(Saved entries)
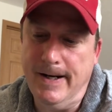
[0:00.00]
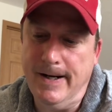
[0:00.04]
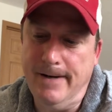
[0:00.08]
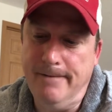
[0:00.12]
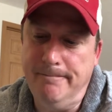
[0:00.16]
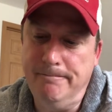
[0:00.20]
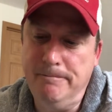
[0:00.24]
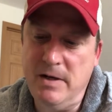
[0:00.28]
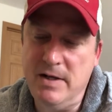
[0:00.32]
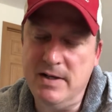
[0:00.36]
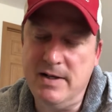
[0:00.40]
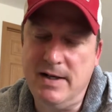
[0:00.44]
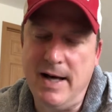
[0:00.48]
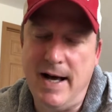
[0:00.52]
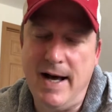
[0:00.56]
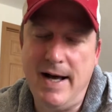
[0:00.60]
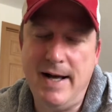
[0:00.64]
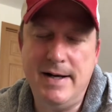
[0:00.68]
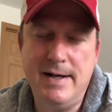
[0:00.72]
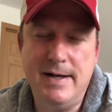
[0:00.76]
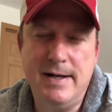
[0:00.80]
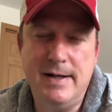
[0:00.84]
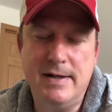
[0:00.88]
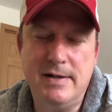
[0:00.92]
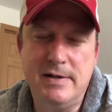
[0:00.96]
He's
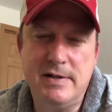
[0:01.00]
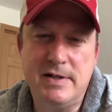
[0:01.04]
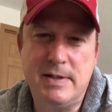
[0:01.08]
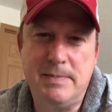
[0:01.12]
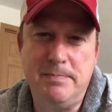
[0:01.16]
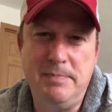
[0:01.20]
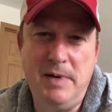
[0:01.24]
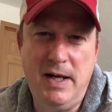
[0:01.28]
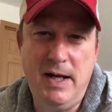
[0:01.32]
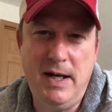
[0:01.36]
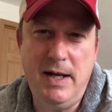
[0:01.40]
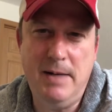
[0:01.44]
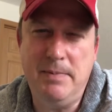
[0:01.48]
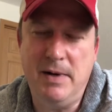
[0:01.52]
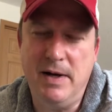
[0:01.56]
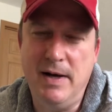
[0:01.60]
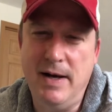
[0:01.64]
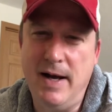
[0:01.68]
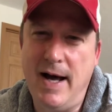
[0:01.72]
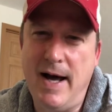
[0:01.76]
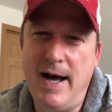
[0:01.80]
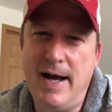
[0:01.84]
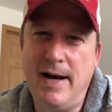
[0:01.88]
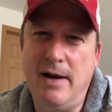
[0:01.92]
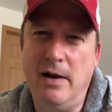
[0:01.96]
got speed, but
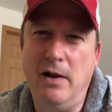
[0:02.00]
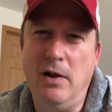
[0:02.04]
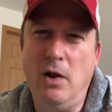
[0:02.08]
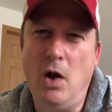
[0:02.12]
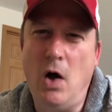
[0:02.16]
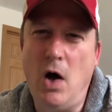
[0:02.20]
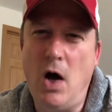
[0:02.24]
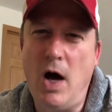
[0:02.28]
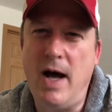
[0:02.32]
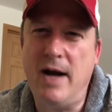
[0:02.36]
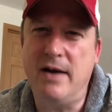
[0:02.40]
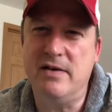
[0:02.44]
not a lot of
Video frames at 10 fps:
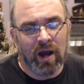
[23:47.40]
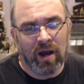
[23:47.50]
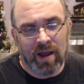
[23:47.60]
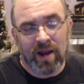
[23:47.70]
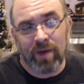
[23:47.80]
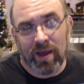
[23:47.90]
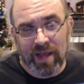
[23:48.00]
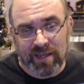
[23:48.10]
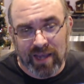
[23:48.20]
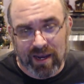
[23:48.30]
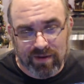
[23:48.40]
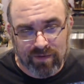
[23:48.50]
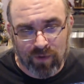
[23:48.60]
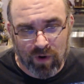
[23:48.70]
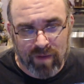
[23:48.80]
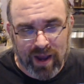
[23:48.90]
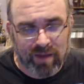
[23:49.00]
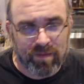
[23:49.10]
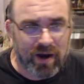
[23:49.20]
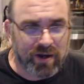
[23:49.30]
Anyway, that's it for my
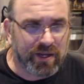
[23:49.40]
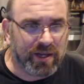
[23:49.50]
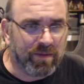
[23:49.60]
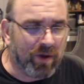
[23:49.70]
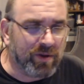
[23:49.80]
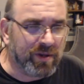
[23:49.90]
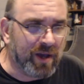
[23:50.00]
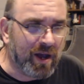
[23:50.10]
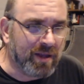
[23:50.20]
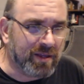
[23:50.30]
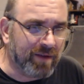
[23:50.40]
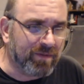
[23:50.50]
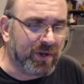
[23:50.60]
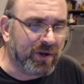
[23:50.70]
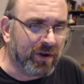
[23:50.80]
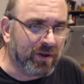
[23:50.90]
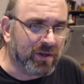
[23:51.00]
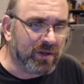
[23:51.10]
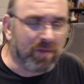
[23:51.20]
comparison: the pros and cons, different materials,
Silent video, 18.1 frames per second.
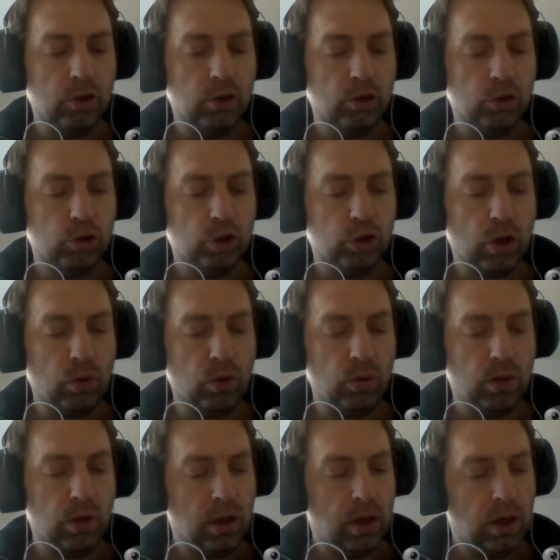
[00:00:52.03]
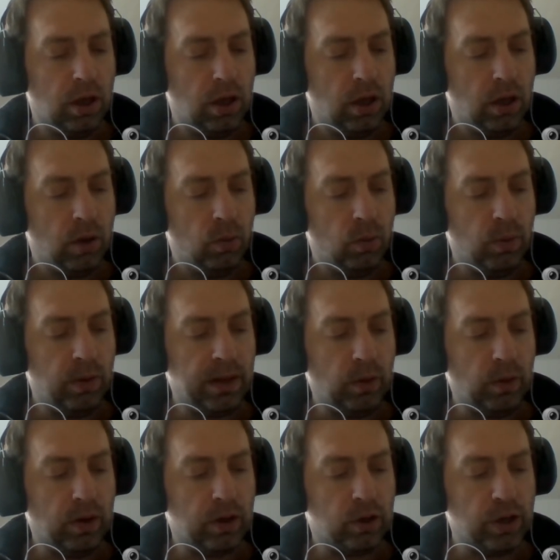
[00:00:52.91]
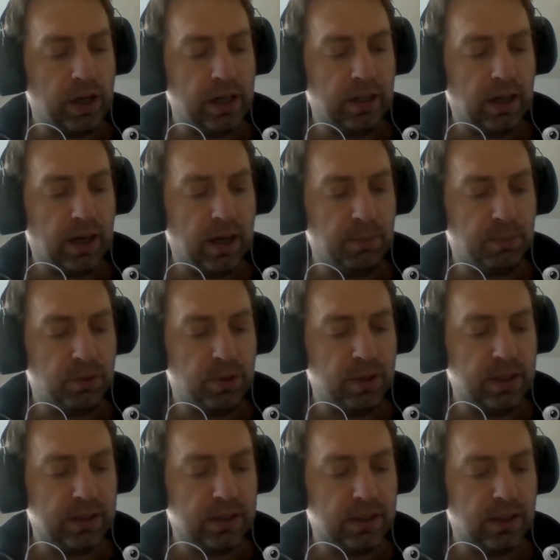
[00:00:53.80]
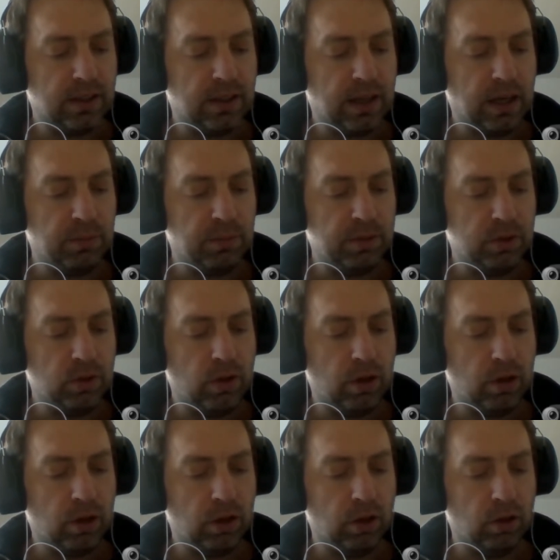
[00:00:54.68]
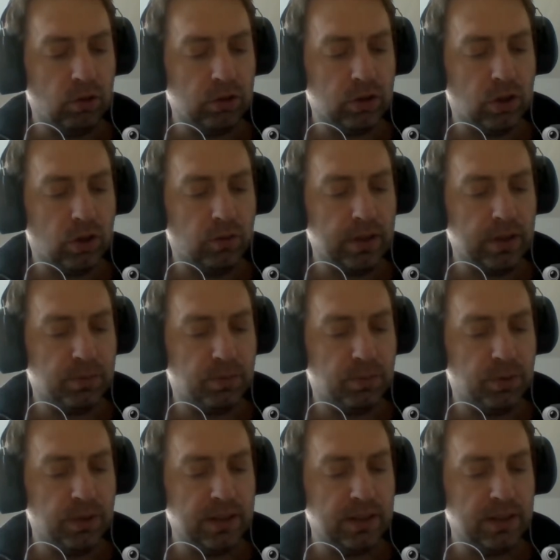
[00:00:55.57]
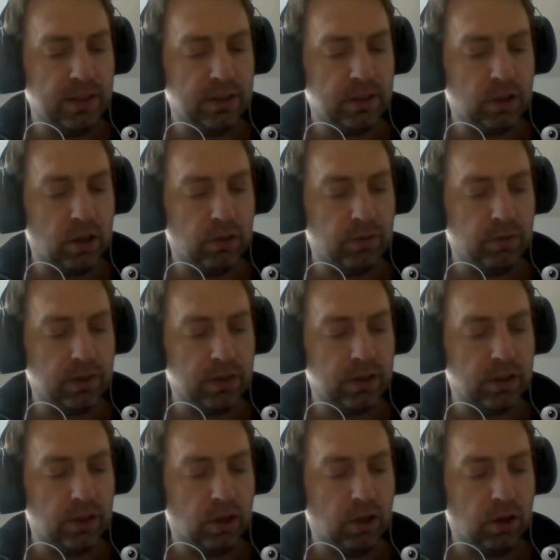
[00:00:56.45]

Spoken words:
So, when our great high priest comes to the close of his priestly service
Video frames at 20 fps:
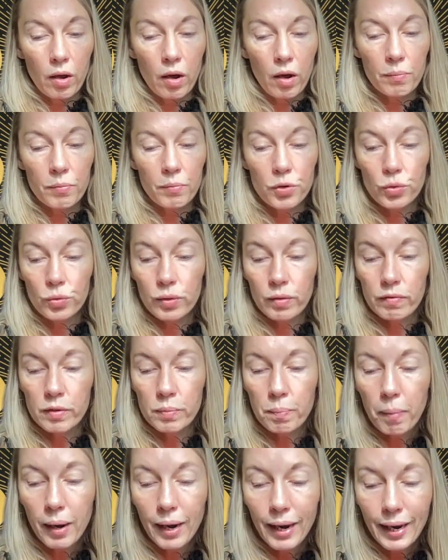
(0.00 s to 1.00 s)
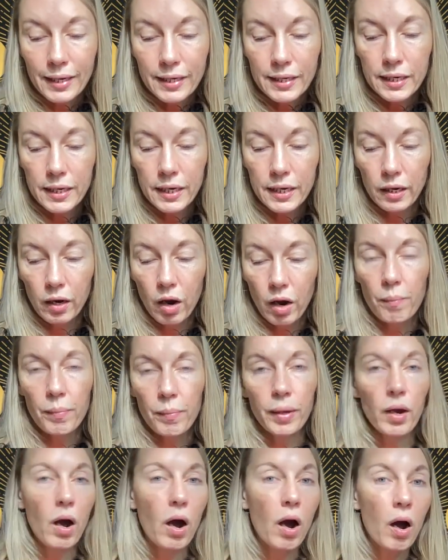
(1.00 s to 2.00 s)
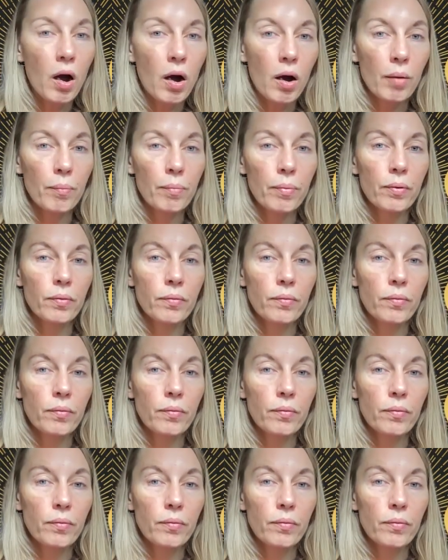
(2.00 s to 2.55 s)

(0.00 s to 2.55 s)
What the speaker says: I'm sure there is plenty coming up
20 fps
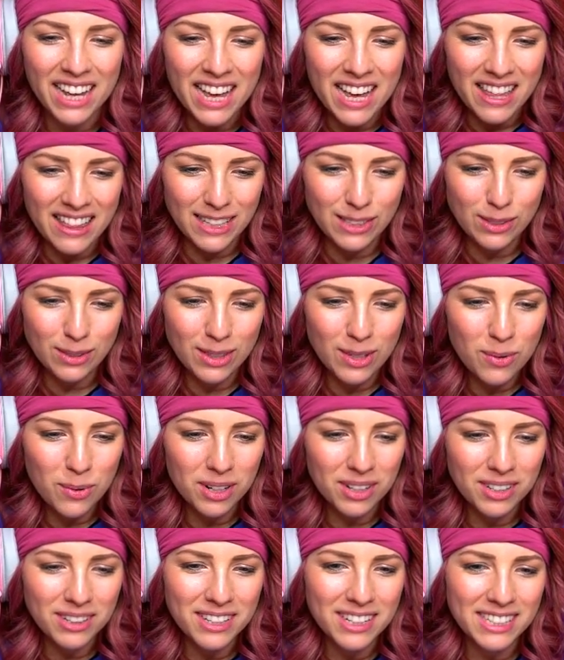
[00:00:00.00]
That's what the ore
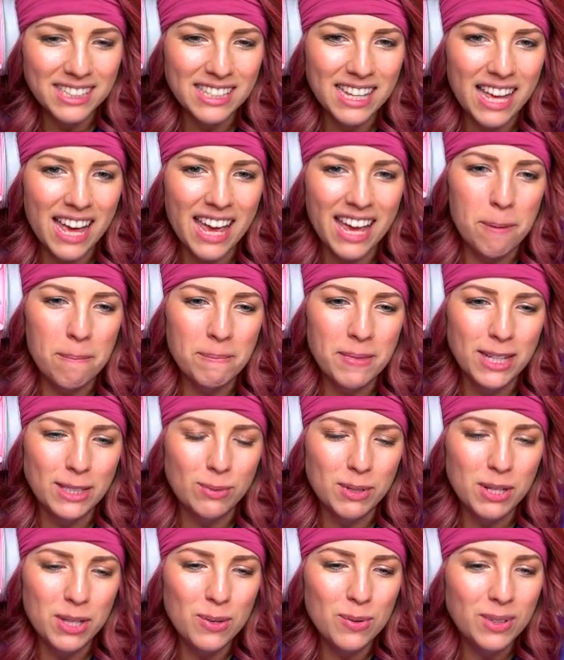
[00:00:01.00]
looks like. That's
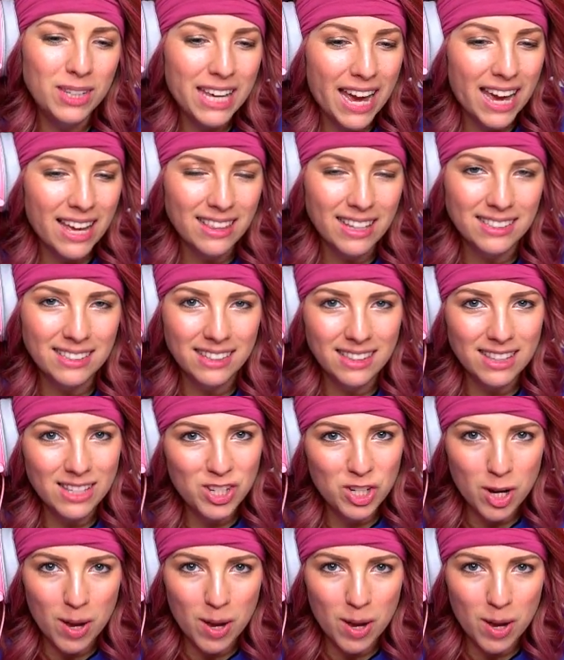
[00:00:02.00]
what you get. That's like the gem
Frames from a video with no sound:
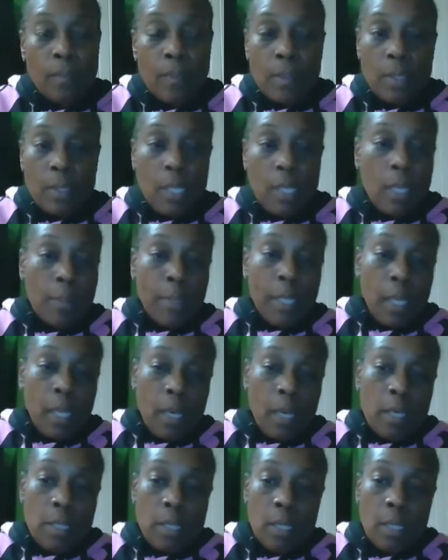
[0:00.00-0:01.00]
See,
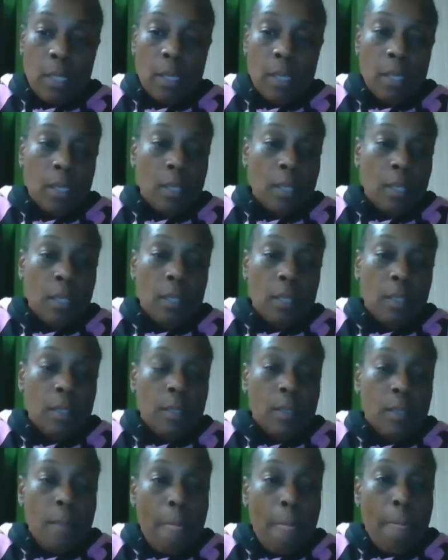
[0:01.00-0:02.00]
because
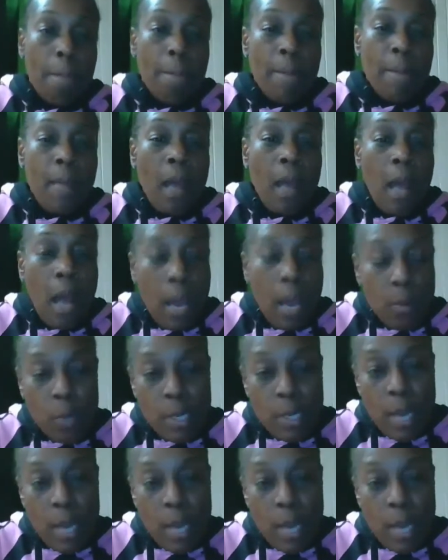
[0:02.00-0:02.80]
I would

## [What the exercise asks]
Transcribe every entry above exactly. Omit all pictures.

## [Output of the exercise]
[0:00.00]
[0:00.04]
[0:00.08]
[0:00.12]
[0:00.16]
[0:00.20]
[0:00.24]
[0:00.28]
[0:00.32]
[0:00.36]
[0:00.40]
[0:00.44]
[0:00.48]
[0:00.52]
[0:00.56]
[0:00.60]
[0:00.64]
[0:00.68]
[0:00.72]
[0:00.76]
[0:00.80]
[0:00.84]
[0:00.88]
[0:00.92]
[0:00.96]
He's
[0:01.00]
[0:01.04]
[0:01.08]
[0:01.12]
[0:01.16]
[0:01.20]
[0:01.24]
[0:01.28]
[0:01.32]
[0:01.36]
[0:01.40]
[0:01.44]
[0:01.48]
[0:01.52]
[0:01.56]
[0:01.60]
[0:01.64]
[0:01.68]
[0:01.72]
[0:01.76]
[0:01.80]
[0:01.84]
[0:01.88]
[0:01.92]
[0:01.96]
got speed, but
[0:02.00]
[0:02.04]
[0:02.08]
[0:02.12]
[0:02.16]
[0:02.20]
[0:02.24]
[0:02.28]
[0:02.32]
[0:02.36]
[0:02.40]
[0:02.44]
not a lot of
Video frames at 10 fps:
[23:47.40]
[23:47.50]
[23:47.60]
[23:47.70]
[23:47.80]
[23:47.90]
[23:48.00]
[23:48.10]
[23:48.20]
[23:48.30]
[23:48.40]
[23:48.50]
[23:48.60]
[23:48.70]
[23:48.80]
[23:48.90]
[23:49.00]
[23:49.10]
[23:49.20]
[23:49.30]
Anyway, that's it for my
[23:49.40]
[23:49.50]
[23:49.60]
[23:49.70]
[23:49.80]
[23:49.90]
[23:50.00]
[23:50.10]
[23:50.20]
[23:50.30]
[23:50.40]
[23:50.50]
[23:50.60]
[23:50.70]
[23:50.80]
[23:50.90]
[23:51.00]
[23:51.10]
[23:51.20]
comparison: the pros and cons, different materials,
Silent video, 18.1 frames per second.
[00:00:52.03]
[00:00:52.91]
[00:00:53.80]
[00:00:54.68]
[00:00:55.57]
[00:00:56.45]

Spoken words:
So, when our great high priest comes to the close of his priestly service
Video frames at 20 fps:
(0.00 s to 1.00 s)
(1.00 s to 2.00 s)
(2.00 s to 2.55 s)

(0.00 s to 2.55 s)
What the speaker says: I'm sure there is plenty coming up
20 fps
[00:00:00.00]
That's what the ore
[00:00:01.00]
looks like. That's
[00:00:02.00]
what you get. That's like the gem
Frames from a video with no sound:
[0:00.00-0:01.00]
See,
[0:01.00-0:02.00]
because
[0:02.00-0:02.80]
I would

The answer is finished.